● **REQUIRED WORK**: Would you please output the data exactly, omitting no line?

Saved entries
════════════════

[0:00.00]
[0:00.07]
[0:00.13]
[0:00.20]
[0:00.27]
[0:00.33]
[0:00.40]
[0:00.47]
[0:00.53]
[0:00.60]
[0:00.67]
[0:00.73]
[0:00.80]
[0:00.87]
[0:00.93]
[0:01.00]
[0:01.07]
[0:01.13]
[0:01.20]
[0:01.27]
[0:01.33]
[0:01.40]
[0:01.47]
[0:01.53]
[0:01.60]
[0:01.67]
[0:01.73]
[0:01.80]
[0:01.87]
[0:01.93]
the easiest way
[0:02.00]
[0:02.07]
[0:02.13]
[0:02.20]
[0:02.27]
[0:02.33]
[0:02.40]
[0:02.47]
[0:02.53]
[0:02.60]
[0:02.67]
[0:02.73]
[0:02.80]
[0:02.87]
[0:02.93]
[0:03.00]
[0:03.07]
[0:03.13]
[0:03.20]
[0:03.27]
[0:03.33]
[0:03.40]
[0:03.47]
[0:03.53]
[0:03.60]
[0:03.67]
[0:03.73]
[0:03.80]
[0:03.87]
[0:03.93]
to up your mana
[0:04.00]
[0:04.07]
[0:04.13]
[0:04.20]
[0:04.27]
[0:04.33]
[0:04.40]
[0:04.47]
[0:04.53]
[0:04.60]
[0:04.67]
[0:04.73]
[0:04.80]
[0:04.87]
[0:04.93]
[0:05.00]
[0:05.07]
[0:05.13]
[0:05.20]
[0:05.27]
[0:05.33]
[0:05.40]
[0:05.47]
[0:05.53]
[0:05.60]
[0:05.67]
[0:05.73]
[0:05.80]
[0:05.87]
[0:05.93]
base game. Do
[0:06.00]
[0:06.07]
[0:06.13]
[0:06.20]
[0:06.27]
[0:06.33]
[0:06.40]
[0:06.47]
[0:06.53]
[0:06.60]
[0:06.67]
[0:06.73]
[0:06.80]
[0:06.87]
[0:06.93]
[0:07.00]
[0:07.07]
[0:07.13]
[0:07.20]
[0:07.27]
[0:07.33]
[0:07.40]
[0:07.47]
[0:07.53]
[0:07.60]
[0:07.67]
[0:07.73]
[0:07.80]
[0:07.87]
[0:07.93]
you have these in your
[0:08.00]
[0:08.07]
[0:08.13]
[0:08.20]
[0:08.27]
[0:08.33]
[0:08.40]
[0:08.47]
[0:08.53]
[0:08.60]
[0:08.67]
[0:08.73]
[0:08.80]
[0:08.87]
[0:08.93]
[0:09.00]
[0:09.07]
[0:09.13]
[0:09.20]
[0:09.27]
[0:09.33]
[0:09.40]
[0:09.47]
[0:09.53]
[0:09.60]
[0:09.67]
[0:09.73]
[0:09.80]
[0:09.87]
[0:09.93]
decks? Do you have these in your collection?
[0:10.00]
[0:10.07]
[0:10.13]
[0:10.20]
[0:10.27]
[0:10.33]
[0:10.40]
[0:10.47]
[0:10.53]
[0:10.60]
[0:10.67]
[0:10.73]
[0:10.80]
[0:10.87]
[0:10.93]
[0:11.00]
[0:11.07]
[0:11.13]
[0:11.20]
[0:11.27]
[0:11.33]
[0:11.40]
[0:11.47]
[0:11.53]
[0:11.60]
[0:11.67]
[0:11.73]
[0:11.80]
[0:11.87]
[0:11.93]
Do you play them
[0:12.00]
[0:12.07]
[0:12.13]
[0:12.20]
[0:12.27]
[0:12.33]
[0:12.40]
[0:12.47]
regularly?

════════════════

● **ANSWER BOX**:
[0:00.00]
[0:00.07]
[0:00.13]
[0:00.20]
[0:00.27]
[0:00.33]
[0:00.40]
[0:00.47]
[0:00.53]
[0:00.60]
[0:00.67]
[0:00.73]
[0:00.80]
[0:00.87]
[0:00.93]
[0:01.00]
[0:01.07]
[0:01.13]
[0:01.20]
[0:01.27]
[0:01.33]
[0:01.40]
[0:01.47]
[0:01.53]
[0:01.60]
[0:01.67]
[0:01.73]
[0:01.80]
[0:01.87]
[0:01.93]
the easiest way
[0:02.00]
[0:02.07]
[0:02.13]
[0:02.20]
[0:02.27]
[0:02.33]
[0:02.40]
[0:02.47]
[0:02.53]
[0:02.60]
[0:02.67]
[0:02.73]
[0:02.80]
[0:02.87]
[0:02.93]
[0:03.00]
[0:03.07]
[0:03.13]
[0:03.20]
[0:03.27]
[0:03.33]
[0:03.40]
[0:03.47]
[0:03.53]
[0:03.60]
[0:03.67]
[0:03.73]
[0:03.80]
[0:03.87]
[0:03.93]
to up your mana
[0:04.00]
[0:04.07]
[0:04.13]
[0:04.20]
[0:04.27]
[0:04.33]
[0:04.40]
[0:04.47]
[0:04.53]
[0:04.60]
[0:04.67]
[0:04.73]
[0:04.80]
[0:04.87]
[0:04.93]
[0:05.00]
[0:05.07]
[0:05.13]
[0:05.20]
[0:05.27]
[0:05.33]
[0:05.40]
[0:05.47]
[0:05.53]
[0:05.60]
[0:05.67]
[0:05.73]
[0:05.80]
[0:05.87]
[0:05.93]
base game. Do
[0:06.00]
[0:06.07]
[0:06.13]
[0:06.20]
[0:06.27]
[0:06.33]
[0:06.40]
[0:06.47]
[0:06.53]
[0:06.60]
[0:06.67]
[0:06.73]
[0:06.80]
[0:06.87]
[0:06.93]
[0:07.00]
[0:07.07]
[0:07.13]
[0:07.20]
[0:07.27]
[0:07.33]
[0:07.40]
[0:07.47]
[0:07.53]
[0:07.60]
[0:07.67]
[0:07.73]
[0:07.80]
[0:07.87]
[0:07.93]
you have these in your
[0:08.00]
[0:08.07]
[0:08.13]
[0:08.20]
[0:08.27]
[0:08.33]
[0:08.40]
[0:08.47]
[0:08.53]
[0:08.60]
[0:08.67]
[0:08.73]
[0:08.80]
[0:08.87]
[0:08.93]
[0:09.00]
[0:09.07]
[0:09.13]
[0:09.20]
[0:09.27]
[0:09.33]
[0:09.40]
[0:09.47]
[0:09.53]
[0:09.60]
[0:09.67]
[0:09.73]
[0:09.80]
[0:09.87]
[0:09.93]
decks? Do you have these in your collection?
[0:10.00]
[0:10.07]
[0:10.13]
[0:10.20]
[0:10.27]
[0:10.33]
[0:10.40]
[0:10.47]
[0:10.53]
[0:10.60]
[0:10.67]
[0:10.73]
[0:10.80]
[0:10.87]
[0:10.93]
[0:11.00]
[0:11.07]
[0:11.13]
[0:11.20]
[0:11.27]
[0:11.33]
[0:11.40]
[0:11.47]
[0:11.53]
[0:11.60]
[0:11.67]
[0:11.73]
[0:11.80]
[0:11.87]
[0:11.93]
Do you play them
[0:12.00]
[0:12.07]
[0:12.13]
[0:12.20]
[0:12.27]
[0:12.33]
[0:12.40]
[0:12.47]
regularly?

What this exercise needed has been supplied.